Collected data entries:
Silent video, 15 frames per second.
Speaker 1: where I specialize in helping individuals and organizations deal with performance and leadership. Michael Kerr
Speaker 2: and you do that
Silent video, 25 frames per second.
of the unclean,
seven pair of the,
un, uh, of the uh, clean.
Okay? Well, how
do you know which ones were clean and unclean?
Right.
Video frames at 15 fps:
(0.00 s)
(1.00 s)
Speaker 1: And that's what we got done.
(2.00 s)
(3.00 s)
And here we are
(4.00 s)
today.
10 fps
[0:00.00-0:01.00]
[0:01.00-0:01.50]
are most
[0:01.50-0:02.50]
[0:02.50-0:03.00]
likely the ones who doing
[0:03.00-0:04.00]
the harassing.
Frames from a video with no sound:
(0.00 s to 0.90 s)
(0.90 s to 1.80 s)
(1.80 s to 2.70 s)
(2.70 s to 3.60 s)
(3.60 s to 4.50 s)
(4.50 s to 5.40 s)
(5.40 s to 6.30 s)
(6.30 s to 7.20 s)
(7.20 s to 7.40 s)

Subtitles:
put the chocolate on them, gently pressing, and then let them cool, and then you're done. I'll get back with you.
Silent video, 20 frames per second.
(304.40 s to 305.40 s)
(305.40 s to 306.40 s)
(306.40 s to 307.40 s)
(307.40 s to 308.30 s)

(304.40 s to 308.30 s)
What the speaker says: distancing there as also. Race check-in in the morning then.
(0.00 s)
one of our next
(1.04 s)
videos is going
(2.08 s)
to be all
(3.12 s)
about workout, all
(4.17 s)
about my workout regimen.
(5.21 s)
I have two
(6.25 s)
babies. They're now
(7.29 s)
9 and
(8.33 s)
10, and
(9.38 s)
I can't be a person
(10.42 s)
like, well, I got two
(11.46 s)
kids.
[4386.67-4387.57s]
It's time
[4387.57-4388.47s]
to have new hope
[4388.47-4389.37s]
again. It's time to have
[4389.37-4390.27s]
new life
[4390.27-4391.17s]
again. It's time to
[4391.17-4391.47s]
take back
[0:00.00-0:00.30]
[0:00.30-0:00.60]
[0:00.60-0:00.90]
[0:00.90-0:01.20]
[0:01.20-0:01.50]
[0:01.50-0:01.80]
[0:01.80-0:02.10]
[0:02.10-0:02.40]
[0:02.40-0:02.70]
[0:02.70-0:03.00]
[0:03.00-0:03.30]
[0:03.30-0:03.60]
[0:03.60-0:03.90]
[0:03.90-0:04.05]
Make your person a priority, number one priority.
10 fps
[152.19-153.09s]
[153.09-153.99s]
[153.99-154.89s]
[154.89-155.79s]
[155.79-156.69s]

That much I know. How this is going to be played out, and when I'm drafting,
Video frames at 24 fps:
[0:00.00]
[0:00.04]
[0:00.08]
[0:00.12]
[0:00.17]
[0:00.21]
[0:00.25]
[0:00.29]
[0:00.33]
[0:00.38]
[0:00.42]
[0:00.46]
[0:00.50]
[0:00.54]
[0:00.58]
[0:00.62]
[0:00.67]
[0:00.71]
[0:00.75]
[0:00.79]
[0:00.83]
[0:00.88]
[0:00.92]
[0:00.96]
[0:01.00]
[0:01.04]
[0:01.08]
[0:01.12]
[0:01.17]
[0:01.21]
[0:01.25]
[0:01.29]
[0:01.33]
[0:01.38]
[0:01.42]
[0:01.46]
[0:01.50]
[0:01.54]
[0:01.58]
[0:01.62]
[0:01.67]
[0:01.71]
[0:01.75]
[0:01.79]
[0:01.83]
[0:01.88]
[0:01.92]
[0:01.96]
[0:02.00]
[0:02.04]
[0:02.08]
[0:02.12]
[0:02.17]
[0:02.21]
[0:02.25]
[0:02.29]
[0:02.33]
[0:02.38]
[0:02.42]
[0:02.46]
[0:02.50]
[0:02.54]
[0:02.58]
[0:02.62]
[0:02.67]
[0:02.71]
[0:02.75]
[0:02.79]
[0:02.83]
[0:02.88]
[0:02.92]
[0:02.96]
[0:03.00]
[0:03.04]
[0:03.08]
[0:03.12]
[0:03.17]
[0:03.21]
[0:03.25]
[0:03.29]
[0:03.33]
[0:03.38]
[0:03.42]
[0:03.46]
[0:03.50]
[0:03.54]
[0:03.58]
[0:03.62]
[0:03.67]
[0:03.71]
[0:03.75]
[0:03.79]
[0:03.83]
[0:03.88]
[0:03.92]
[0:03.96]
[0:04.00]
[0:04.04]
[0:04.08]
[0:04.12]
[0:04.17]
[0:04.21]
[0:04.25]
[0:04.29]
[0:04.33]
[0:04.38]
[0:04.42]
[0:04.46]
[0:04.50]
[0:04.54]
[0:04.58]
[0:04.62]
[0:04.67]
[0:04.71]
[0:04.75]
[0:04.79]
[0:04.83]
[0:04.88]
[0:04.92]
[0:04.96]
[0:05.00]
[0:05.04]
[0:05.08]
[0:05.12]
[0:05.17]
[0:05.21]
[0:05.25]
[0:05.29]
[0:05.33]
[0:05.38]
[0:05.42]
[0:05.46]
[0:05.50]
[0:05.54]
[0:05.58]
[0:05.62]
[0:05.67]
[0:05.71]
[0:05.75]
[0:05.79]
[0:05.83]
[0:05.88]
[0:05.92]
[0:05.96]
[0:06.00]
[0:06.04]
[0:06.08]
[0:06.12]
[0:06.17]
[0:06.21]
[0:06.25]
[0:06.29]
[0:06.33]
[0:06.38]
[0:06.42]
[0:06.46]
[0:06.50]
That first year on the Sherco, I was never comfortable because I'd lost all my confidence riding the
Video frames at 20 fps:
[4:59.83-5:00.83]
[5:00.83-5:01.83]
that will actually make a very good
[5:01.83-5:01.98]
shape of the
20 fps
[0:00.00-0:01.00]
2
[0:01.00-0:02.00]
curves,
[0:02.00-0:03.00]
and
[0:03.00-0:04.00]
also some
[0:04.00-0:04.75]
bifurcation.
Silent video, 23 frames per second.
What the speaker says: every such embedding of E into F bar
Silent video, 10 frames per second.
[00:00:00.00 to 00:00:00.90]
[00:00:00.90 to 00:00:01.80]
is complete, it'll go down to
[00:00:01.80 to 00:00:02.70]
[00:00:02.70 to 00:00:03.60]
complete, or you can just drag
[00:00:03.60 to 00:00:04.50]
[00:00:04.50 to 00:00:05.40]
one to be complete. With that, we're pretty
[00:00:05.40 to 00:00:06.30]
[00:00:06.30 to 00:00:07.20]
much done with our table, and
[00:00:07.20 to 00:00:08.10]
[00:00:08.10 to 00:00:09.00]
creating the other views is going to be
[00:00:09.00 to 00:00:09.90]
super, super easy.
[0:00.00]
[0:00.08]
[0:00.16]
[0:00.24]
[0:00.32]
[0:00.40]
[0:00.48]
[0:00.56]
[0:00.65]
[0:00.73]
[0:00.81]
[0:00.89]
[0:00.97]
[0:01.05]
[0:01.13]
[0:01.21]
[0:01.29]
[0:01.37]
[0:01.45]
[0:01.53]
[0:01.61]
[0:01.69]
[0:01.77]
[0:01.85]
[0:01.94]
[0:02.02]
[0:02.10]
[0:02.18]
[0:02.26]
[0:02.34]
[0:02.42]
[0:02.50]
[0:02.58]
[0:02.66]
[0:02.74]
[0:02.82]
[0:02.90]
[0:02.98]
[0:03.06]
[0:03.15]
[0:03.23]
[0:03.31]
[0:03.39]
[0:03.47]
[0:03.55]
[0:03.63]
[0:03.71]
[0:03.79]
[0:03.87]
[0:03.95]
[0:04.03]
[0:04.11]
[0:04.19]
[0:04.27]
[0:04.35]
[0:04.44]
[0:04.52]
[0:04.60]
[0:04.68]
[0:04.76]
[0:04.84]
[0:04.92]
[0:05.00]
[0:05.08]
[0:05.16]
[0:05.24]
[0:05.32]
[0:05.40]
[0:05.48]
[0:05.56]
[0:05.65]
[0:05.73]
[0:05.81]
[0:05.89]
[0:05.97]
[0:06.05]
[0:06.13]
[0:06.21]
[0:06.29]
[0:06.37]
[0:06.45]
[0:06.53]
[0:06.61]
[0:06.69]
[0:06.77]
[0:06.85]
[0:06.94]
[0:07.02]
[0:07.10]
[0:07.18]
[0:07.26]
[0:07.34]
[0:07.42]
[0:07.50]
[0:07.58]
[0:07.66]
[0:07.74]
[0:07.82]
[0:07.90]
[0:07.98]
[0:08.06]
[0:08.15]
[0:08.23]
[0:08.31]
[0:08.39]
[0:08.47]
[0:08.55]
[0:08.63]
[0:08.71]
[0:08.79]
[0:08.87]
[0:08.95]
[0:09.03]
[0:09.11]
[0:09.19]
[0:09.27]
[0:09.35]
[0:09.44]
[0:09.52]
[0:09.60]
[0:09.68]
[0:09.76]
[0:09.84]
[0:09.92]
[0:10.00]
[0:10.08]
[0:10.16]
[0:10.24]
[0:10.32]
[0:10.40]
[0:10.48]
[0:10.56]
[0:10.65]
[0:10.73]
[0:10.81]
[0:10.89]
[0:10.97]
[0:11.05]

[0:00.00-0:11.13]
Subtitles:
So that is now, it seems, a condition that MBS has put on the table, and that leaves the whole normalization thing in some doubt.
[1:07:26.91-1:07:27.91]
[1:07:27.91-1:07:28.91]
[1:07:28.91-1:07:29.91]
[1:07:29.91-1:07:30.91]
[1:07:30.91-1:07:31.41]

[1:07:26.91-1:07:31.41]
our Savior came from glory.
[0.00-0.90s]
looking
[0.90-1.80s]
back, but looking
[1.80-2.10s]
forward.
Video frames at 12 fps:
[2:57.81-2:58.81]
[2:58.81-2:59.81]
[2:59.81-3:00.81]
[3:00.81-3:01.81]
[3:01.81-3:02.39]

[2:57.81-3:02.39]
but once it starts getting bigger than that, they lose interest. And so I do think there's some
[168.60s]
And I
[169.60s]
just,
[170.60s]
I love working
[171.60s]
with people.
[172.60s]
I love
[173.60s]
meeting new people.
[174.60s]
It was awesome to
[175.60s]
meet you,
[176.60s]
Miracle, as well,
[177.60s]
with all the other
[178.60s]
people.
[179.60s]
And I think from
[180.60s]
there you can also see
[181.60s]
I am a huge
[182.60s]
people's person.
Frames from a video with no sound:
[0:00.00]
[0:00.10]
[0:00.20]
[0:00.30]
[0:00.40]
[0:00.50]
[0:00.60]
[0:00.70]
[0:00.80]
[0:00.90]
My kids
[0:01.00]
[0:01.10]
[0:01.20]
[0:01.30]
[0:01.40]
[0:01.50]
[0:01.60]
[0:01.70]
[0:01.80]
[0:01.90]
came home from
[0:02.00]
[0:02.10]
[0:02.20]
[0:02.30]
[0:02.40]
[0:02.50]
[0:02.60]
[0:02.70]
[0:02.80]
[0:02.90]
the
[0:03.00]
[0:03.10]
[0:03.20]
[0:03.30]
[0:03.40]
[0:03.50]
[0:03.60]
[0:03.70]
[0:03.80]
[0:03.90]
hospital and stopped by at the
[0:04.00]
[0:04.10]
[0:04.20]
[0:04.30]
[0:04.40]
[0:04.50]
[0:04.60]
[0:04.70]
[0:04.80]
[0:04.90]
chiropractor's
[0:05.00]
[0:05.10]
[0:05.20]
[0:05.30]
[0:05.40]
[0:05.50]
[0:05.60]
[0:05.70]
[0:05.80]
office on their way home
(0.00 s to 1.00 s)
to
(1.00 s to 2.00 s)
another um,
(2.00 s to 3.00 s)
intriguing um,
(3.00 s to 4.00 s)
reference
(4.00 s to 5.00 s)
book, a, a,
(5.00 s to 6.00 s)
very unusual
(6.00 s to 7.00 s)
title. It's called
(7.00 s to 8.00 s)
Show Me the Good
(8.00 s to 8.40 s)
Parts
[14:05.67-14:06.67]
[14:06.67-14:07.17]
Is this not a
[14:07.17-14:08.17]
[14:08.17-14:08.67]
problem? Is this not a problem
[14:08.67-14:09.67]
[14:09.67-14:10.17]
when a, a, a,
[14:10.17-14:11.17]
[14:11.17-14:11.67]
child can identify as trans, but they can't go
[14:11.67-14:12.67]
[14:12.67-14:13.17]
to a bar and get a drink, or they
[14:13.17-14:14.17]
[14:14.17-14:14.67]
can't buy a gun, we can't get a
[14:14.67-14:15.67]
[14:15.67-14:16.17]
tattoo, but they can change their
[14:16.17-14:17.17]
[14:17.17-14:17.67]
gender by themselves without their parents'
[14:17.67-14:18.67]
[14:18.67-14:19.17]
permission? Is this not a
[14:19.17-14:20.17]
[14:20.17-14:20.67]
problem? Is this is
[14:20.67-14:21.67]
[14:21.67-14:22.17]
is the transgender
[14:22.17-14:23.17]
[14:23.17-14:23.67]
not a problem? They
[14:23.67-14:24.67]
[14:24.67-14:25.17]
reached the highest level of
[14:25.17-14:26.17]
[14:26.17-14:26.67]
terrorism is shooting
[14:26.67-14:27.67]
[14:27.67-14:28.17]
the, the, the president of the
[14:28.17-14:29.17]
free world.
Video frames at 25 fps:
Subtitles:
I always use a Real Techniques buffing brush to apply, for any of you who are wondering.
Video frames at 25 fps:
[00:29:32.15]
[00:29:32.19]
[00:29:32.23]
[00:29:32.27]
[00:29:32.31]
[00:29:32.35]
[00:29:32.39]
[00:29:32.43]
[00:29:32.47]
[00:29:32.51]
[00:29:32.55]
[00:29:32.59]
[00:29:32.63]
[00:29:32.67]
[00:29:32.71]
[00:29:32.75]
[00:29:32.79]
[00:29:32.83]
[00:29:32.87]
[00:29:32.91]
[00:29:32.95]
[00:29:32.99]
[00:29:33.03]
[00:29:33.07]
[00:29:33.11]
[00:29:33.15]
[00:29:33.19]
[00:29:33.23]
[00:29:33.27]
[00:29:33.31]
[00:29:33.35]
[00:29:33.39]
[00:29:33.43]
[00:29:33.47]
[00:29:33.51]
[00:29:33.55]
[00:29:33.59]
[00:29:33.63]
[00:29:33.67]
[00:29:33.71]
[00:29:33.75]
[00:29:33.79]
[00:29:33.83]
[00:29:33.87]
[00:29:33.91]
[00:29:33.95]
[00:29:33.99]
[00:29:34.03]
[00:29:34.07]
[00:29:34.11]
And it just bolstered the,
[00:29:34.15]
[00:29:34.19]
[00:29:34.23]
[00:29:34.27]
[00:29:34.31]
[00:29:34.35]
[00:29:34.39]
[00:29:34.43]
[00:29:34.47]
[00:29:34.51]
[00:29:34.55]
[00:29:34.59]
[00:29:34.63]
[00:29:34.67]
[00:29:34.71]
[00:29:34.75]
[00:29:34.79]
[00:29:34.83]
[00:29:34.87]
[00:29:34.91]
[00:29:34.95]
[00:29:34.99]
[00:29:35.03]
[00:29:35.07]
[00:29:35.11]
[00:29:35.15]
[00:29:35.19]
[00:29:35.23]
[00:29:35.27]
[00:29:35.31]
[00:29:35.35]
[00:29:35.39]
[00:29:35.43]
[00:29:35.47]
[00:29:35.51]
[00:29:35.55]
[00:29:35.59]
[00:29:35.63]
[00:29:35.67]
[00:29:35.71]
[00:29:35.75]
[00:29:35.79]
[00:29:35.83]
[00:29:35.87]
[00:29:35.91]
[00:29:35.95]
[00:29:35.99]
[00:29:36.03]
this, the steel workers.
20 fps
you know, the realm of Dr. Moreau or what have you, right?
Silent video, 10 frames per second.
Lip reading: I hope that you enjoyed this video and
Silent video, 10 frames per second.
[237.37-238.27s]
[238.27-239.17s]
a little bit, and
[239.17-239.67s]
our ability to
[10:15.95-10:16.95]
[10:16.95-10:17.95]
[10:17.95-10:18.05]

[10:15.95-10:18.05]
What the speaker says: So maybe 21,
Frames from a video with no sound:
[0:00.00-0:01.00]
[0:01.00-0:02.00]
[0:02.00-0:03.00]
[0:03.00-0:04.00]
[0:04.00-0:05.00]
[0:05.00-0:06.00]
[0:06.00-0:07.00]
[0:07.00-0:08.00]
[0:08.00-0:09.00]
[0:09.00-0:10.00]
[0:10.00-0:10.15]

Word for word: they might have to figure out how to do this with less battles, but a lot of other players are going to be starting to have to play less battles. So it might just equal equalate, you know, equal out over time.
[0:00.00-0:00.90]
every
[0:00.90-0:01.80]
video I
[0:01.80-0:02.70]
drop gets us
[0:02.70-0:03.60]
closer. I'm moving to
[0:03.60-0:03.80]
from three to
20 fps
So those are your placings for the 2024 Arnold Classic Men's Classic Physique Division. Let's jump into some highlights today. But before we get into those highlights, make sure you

WHAT IS EXPECTED » In the records above, the line with "(5.00 s to 6.00 s)" marks the start and the line with "[14:10.17-14:11.17]" marks the end; copy that stretch exactly, both lines included, and nothing else.

RESULT FOR THIS TASK »
(5.00 s to 6.00 s)
very unusual
(6.00 s to 7.00 s)
title. It's called
(7.00 s to 8.00 s)
Show Me the Good
(8.00 s to 8.40 s)
Parts
[14:05.67-14:06.67]
[14:06.67-14:07.17]
Is this not a
[14:07.17-14:08.17]
[14:08.17-14:08.67]
problem? Is this not a problem
[14:08.67-14:09.67]
[14:09.67-14:10.17]
when a, a, a,
[14:10.17-14:11.17]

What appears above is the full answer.